I have run the Yokahoma's on one of our trucks and was not impressed. Never ran the Nitto's but have read the reviews about not getting as many miles as expected. You can get the BFG's in a 10 ply...I just put a set on my truck.


----------



## FLAT FISHY (Jun 22, 2006)

Blake I have had both Nitto 325s on a 05 F350 and Geos now on my 01 cummins both 4x4s. I prefer the Geos for stability and wear 50k easy ,the Nits rode good but did not last long for the price..But all trucks wear differently and the F350 was pretty heavy with fuel tank and tools

and your 50 not 47 don't forget the 3 years you spent in 1st grade


----------



## SV_DuckBuster (Sep 18, 2007)

On my third set of Nittos. Great tires and they are quiet for sure. Not really sure what the true tread life is but I put 36,000 on the first set with some tread left. I bought the second set and put 23,000 on them before trading the truck in. At 23,000 miles, I would guess I had 30-40% tread left.

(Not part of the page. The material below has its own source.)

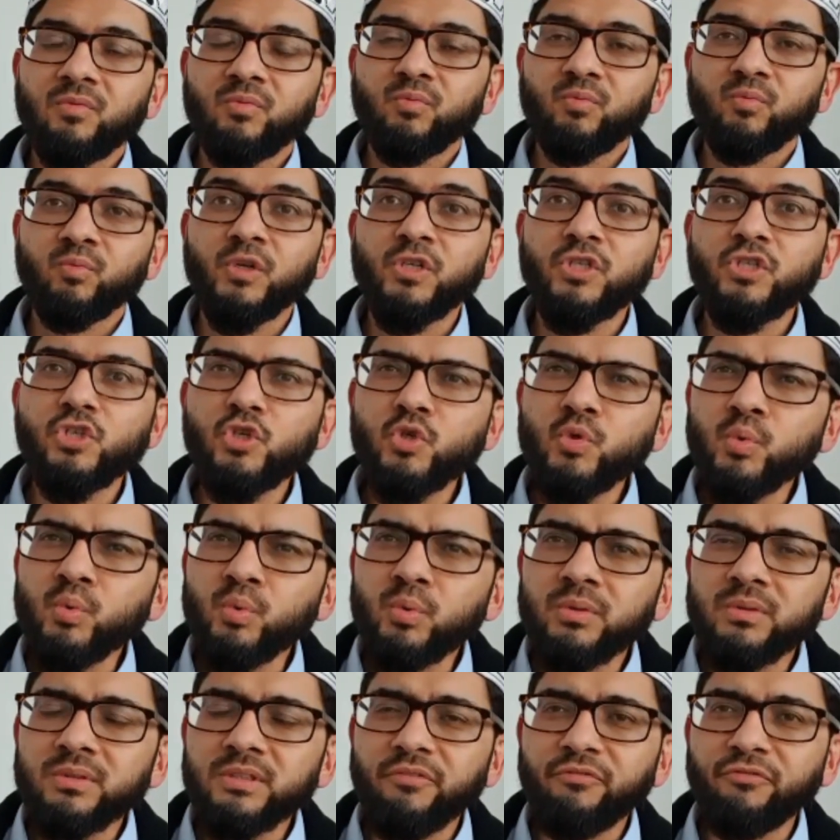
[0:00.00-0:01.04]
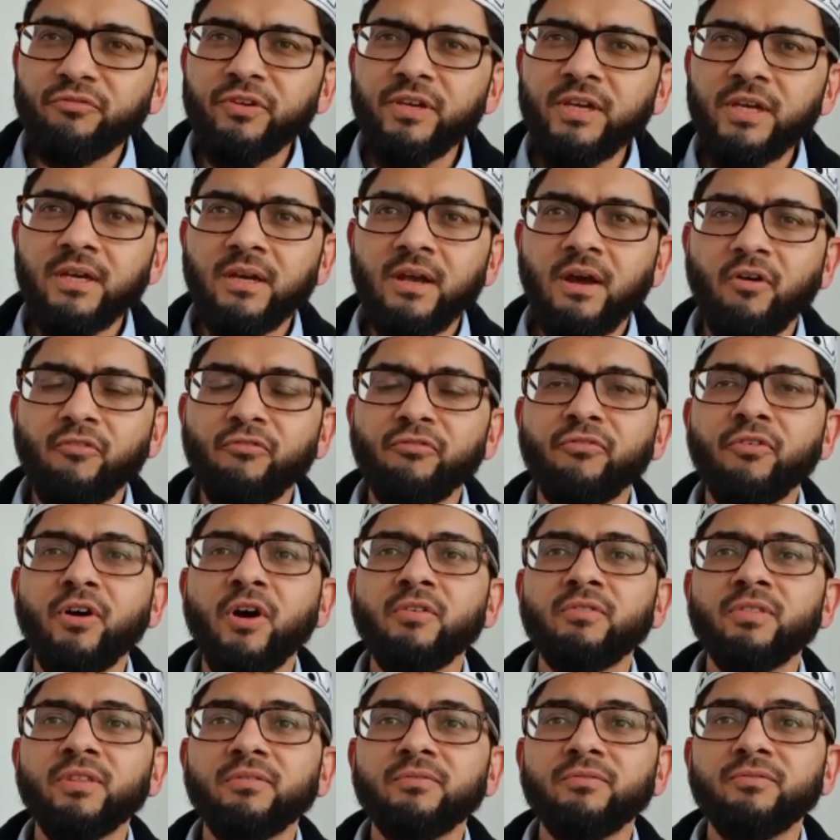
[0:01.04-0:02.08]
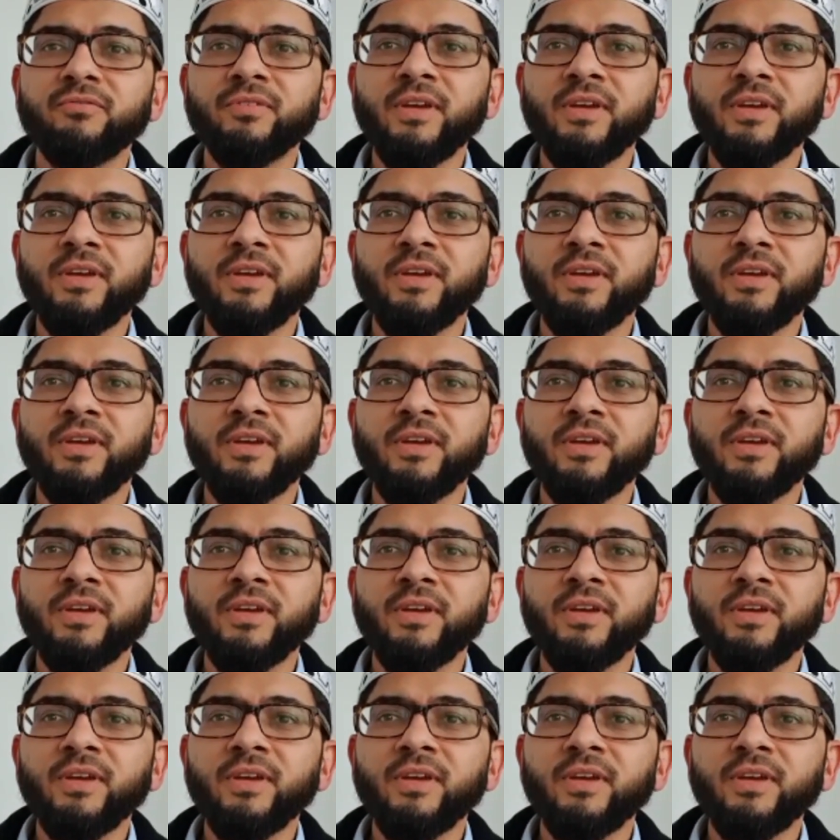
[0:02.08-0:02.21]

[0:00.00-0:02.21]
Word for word: Well, you, the fear of, of the,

I have 8,000 on my latest set and they still look brand new. Never had any trouble out of any of them. Keep them rotated often and make sure your truck is aligned properly and they wear really even.

I think a lot of people that have trouble with feathering, cupping, and chopping of off-road/all terrain tires are a result of poor maintenance more than anything else. Rotating your tires every 3000 miles and varying the tire pressure by +/- 5lbs every couple of weeks will really help larger tread tires wear more evenly.


----------



## Galveston Yankee (May 24, 2004)

I've had Nittos and they are a very good tire. Traded the Rover before they had too many miles on them. However, I had about 15,000 on them and there was still over 50% live left in them.

Had Geolander 051s, not the A/Ts on Rainy's Trooper. That was a great tire particularly concerning wet traction. Can't say anything about their A/T tire except that they had a bad reputation for fast wear five or six years ago.

You should look at the General Grabber A/T 2 if they have the size you want. It is an excellent tire with great mud and sand traction. Had them on my last truck until I traded it a month ago. The wear is quite good, also.

GY


----------



## Haute Pursuit (Jun 26, 2006)

Thanks guys!


----------



## txdougman (Jul 12, 2005)

I was gonna buy the Geo's but I went for the Faulken Rocky Mountains ATS instead. The reviews looked good so I bit. Only had em 2 weeks , but I like em. Check em out...only a 50k tire but they cost 170 ea...8 ply with a 3 ply sidewall...My silent armor wranglers I just wore out got me 65k but they went up to $242 ea. I don't know if I'll have the truck 4 more years, so went for the lower milage tire, if that makes sense.

(2004 GMC Z71) - 285/70r/17D1

http://www.lastgreatroadtrip.com/off-road-adventure-accessories/falken-rocky-mountain-ats-review/


----------



## goodwood (Mar 30, 2009)

wow 8 month old thread


----------



## HillCountry Hunter (Apr 9, 2009)

yoko


----------